Gli strategist del colosso americano non escludono neanche che le quotazioni si avvicinino alla soglia di $100 al barile prima della fine di quest’anno.
“Nel breve termine, la nostra convinzione long più rialzista è di un petrolio Brent che, in media, si attesta a $80 al barile in questo terzo trimestre, con fiammate potenziali al di sopra di questa soglia. Probabilmente, la domanda globale è salita a 97 milioni di barili al giorno negli ultimi giorni, rispetto ai 95 milioni di barili al giorno di poche settimane fa, visto che gli Stati Uniti hanno passato il testimone all’Europa e ai mercati emergenti, dove perfino l’India inizia a mostrare miglioramenti”, ha commentato Jeffrey Currie, responsabile globale della divisione di ricerca sulle commodities di Goldman Sachs.
Currie ha aggiunto che, “con una crescita della domanda così robusta, a fronte di una curva dell’offerta quasi anelastica al di fuori dei paesi core dell’Opec+ (GCC, paesi del Golfo, +Russia), il mercato globale del petrolio sta facendo fronte ai deficit più profondi dalla scorsa estate, per una quantità di quasi 3 milioni di barili al giorno. Con le raffinerie che stanno rispondendo velocemente ai lievi miglioramenti dei margini, l’offerta dei prodotti petroliferi si è ampiamente allineata al balzo della domanda degli utilizzatori finali, lasciando il deficit quasi esclusivamente nel mercato del petrolio crude“.

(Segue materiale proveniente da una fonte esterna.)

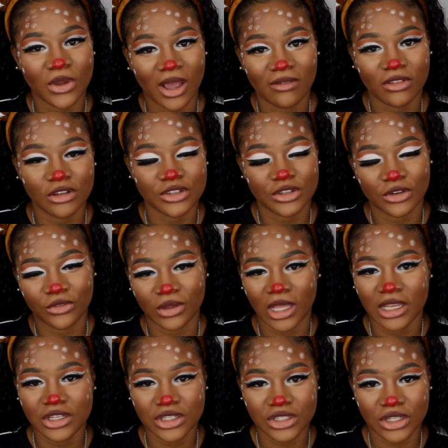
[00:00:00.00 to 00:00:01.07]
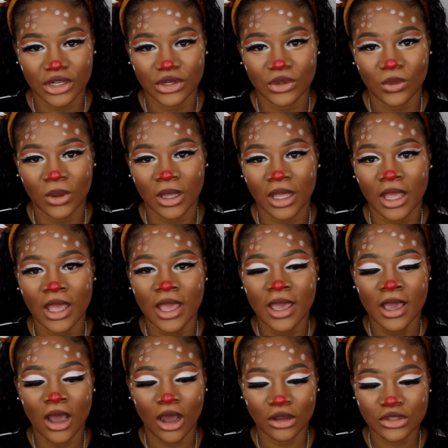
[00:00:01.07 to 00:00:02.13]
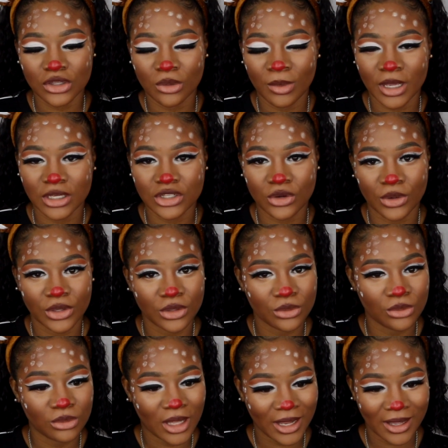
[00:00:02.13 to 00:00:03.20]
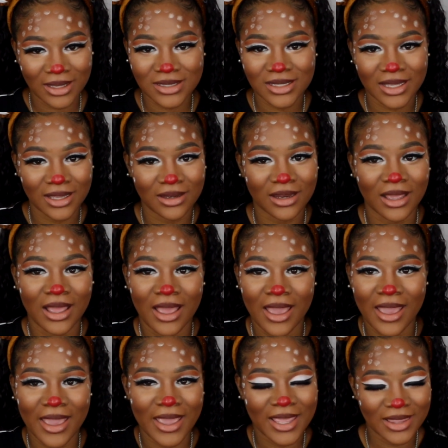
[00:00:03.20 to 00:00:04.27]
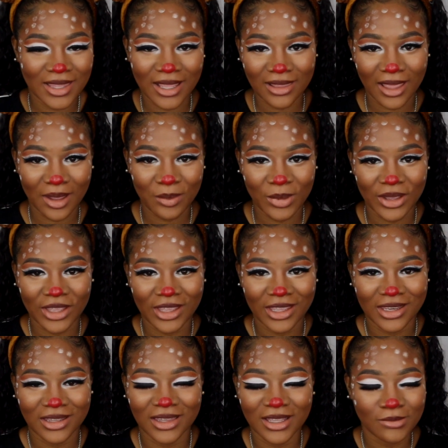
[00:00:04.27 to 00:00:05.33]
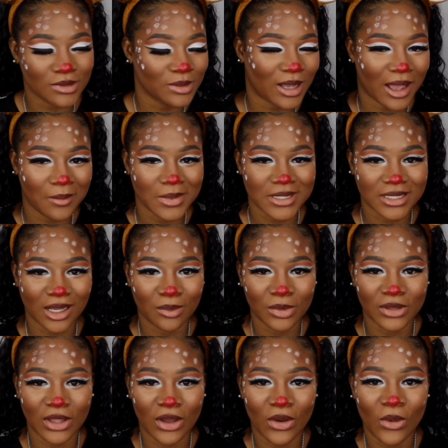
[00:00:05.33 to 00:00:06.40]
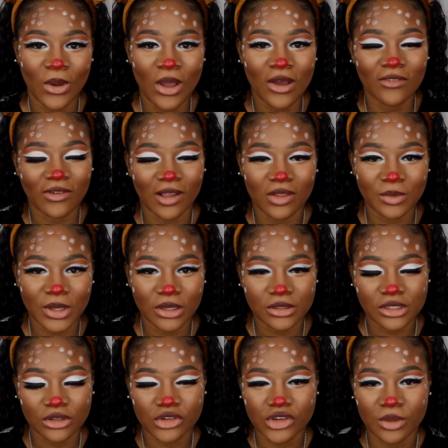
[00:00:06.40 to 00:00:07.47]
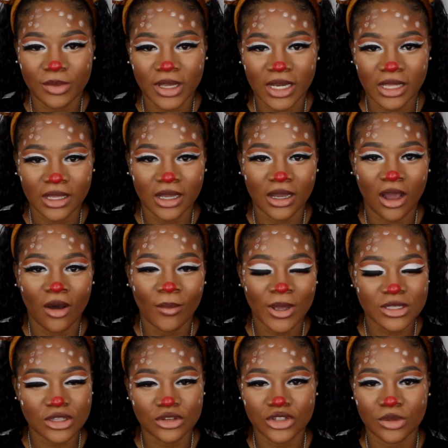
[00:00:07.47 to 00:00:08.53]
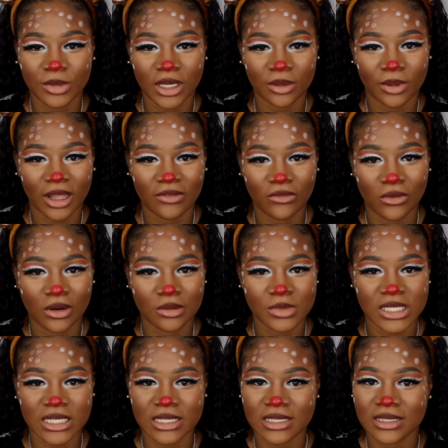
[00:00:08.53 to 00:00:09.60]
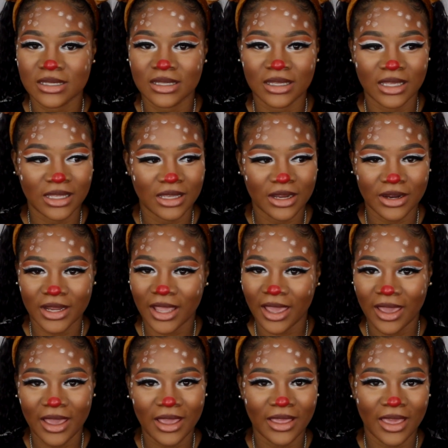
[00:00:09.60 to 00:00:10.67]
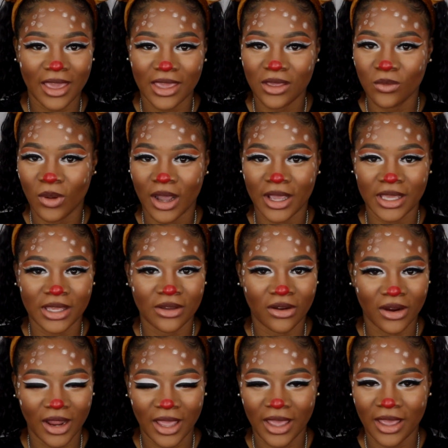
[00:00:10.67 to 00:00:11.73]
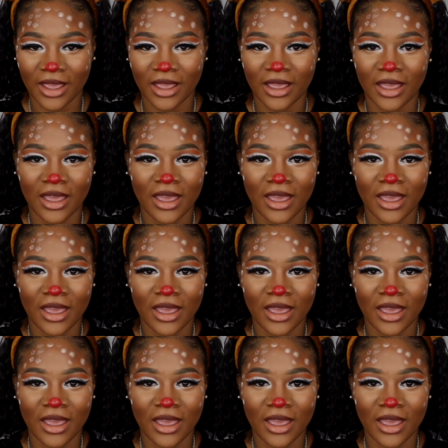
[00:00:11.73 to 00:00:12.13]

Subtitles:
have those notifications turned on. Also make sure you, like I said, hit that like button, leave some comments down below, follow me on social media. All my social media platforms is Keyera Kaye, Keyera Kaye.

Intanto, a fare da assist alle quotazioni del petrolio è stato anche il dietrofront di ieri del dollaro. Di per sé il dollaro più basso può spingere infatti gli speculatori a puntare sugli asset denominati in dollari, come le commodities.
Inoltre, nella giornata di domenica, le trattative tra gli Stati Uniti e l’Iran per ripristinare l’accordo nucleare del 2015 hanno fatto una pausa, a causa delle elezioni presidenziali iraniane, che hanno certificato la vittoria del candidato conservatore Ebrahim Raisi.
“L’elezione di un conservatore in Iran sta pesando sul mercato (offerta), in quanto è meno probabile che le sanzioni vengano rimosse”, ha commentato alla Cnbc Bob Yawger, director della divisione di Energy Futures presso Mizuho, a New York.
Da segnalare che, invece, in caso di ripristino dell’accordo nucleare, l’Iran potrebbe riversare sul mercato una quantità extra di 1 milione di barili, pari all’1% dell’offerta globale di petrolio, per un arco temporale più lungo di sei mesi.